The Lobster and Miss Hollywood AssistantPart of: Food , Hollywood , LA , Rant , Seinfeld-esque
DK and I went to The Lobster for Valentine’s Day where we got to stuff ourselves with spiny Pacific lobster and Veuve Clicquot. It was the perfect Valentine’s Day dinner except for the annoying couple sitting next to us. To be fair, the male part of the couple wasn’t irritating except for his laugh and the fact that he was so weak. His date, with her whiny, loud voice and penchant for obnoxious anecdotes was another story.
Miss Hollywood Assistant thought that she was hot shit. This is the worst kind of assistant—the one who acts like they are famous because they deal with stars. BTW: I don’t have any proof that she was an assistant, but who else would say, "I'm going to call Ryan Seacrest and tell him I ate dinner at the Lobster. He’ll be soo jealous!!!" Yeah, like Ryan Seacrest couldn’t afford to eat there for every meal 7 days a week if he wanted.

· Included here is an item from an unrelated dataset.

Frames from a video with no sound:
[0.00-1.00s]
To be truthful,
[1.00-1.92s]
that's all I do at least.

MHA’s act was all based on her insecurities. But never say to a man that you want to keep, "I'm going to make it easy for you...I'm going to give you a list of presents I want for Valentine’s Day, my birthday, and any other holiday…" This was said with complete seriousness.

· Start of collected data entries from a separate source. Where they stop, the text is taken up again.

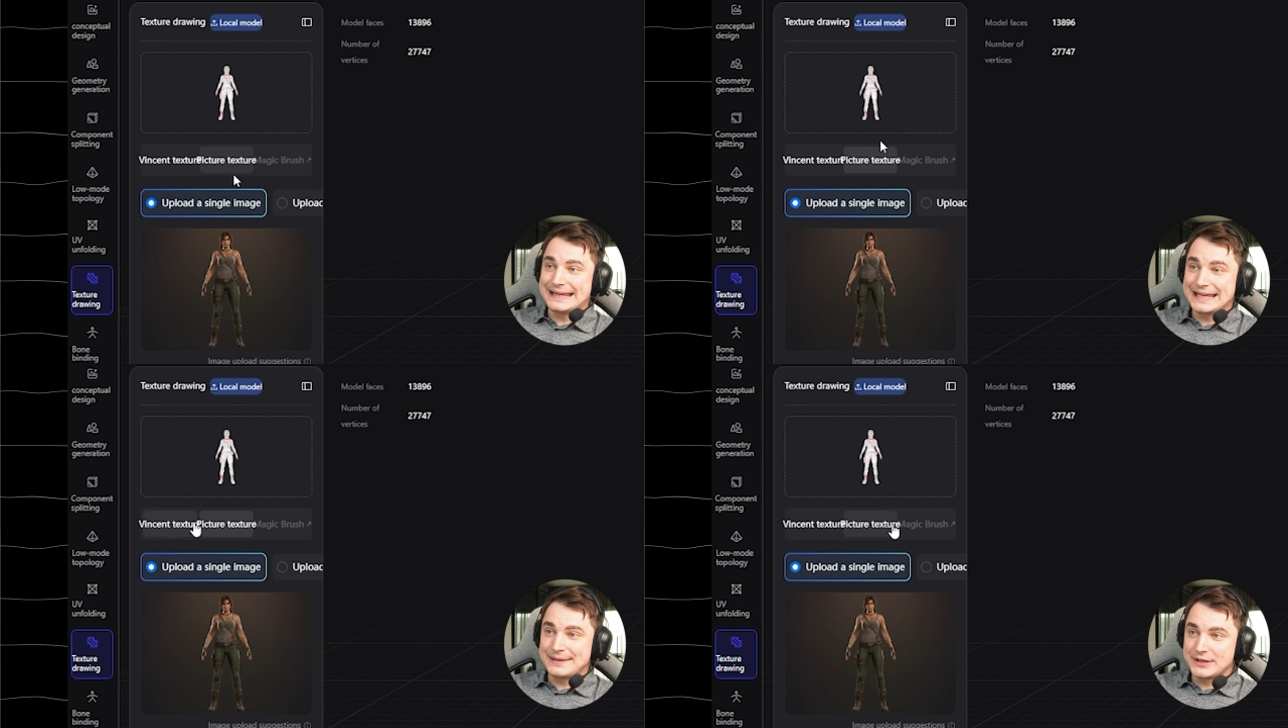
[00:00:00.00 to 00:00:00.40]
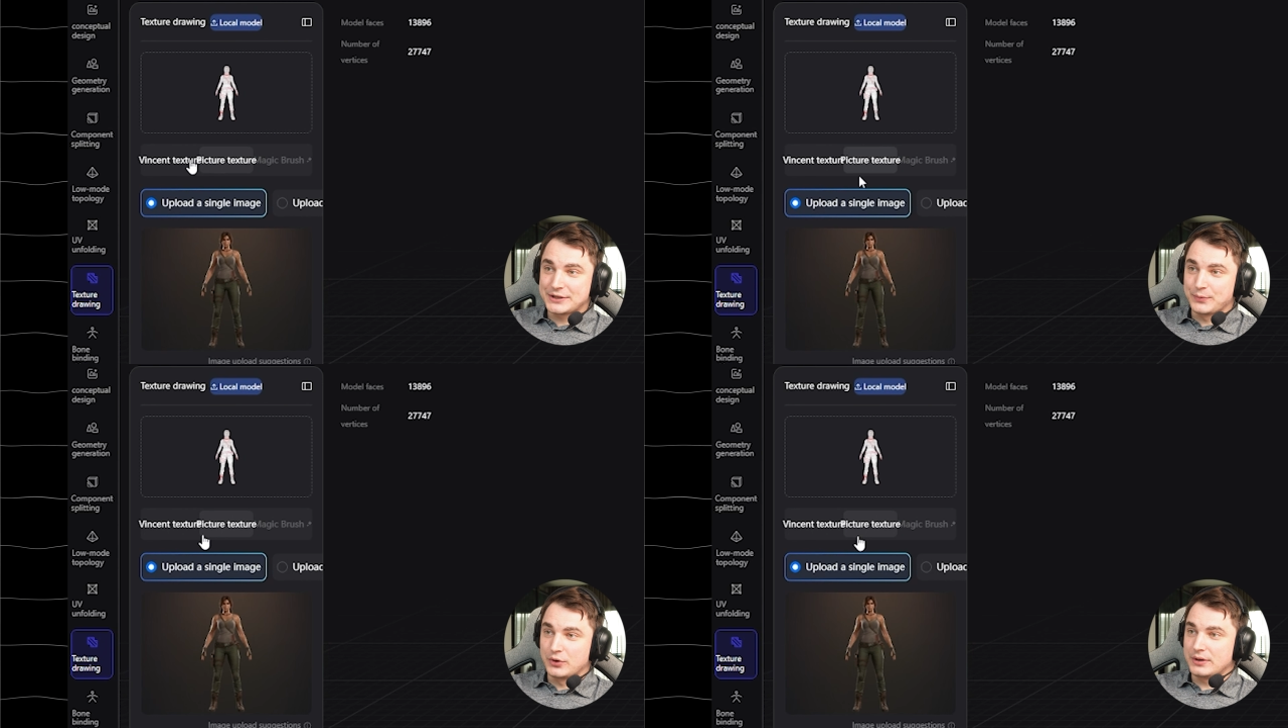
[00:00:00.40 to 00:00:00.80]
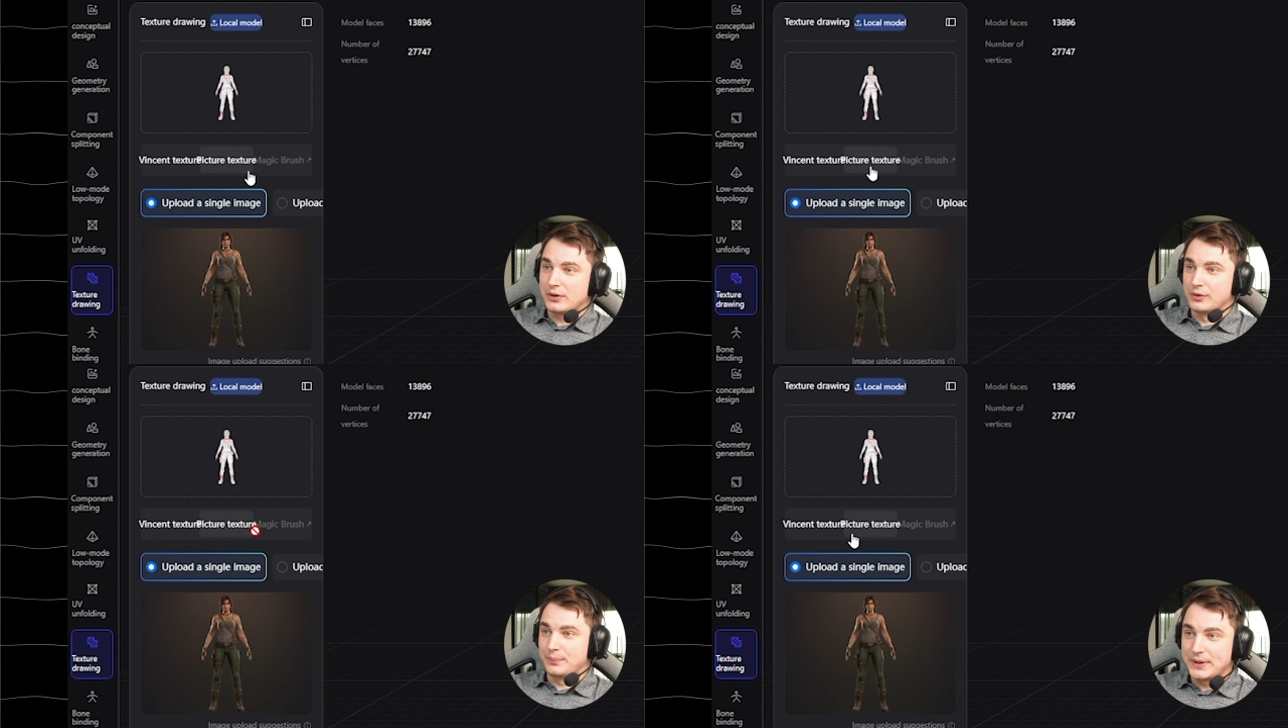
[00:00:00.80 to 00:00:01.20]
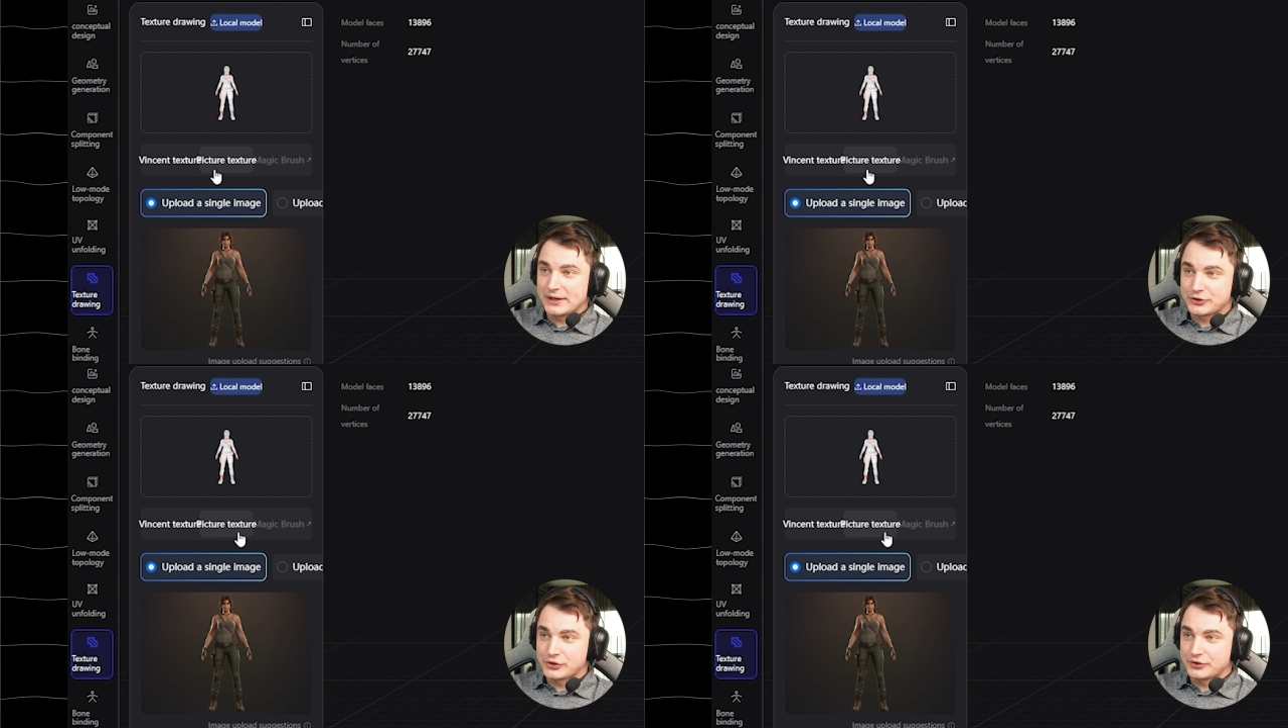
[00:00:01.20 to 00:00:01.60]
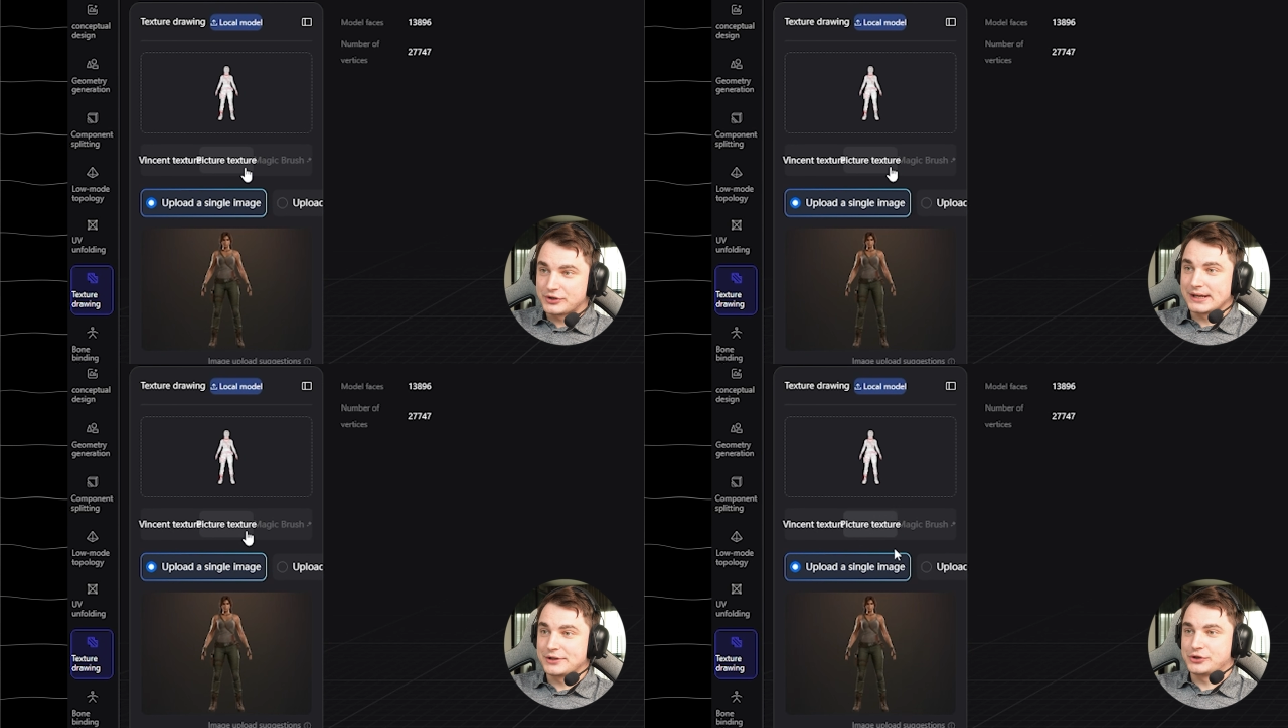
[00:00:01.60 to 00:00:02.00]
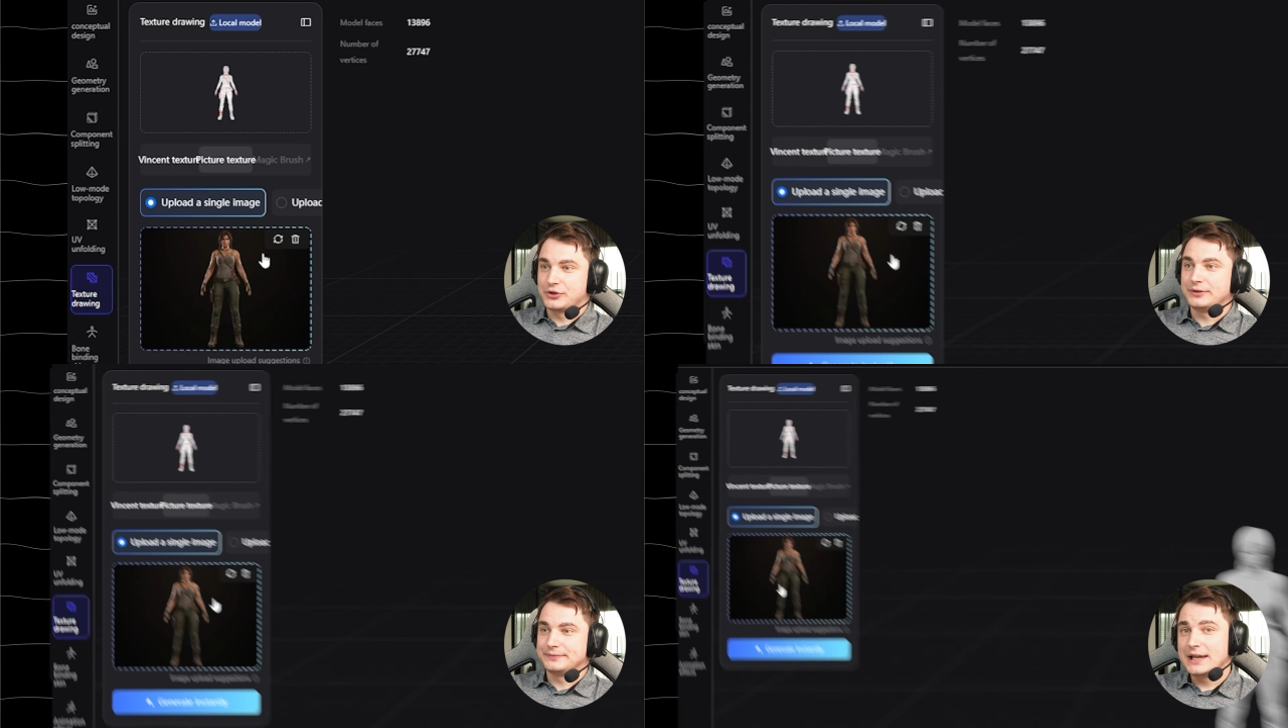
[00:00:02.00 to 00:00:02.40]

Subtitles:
image mode or picture texture.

What I really loathe is when people say how they got you the best present for your birthday, etc. but then never give it to you. MHA had a new variation of this. In response to not giving her man a present she said, "I was looking at one of the presents that I was going to get you today and the sales guy was totally flirting with me." That was a nice double whammy. MHA rambled on a bit trying to make her date more jealous, but then gave up, "I guess you’re not the jealous type." Next she cackled for a minute.
I had my knife in my hand and was giving DK a look. How much more annoying could MHA get? Oh, how about reading aloud not once, but twice, the entire dessert list.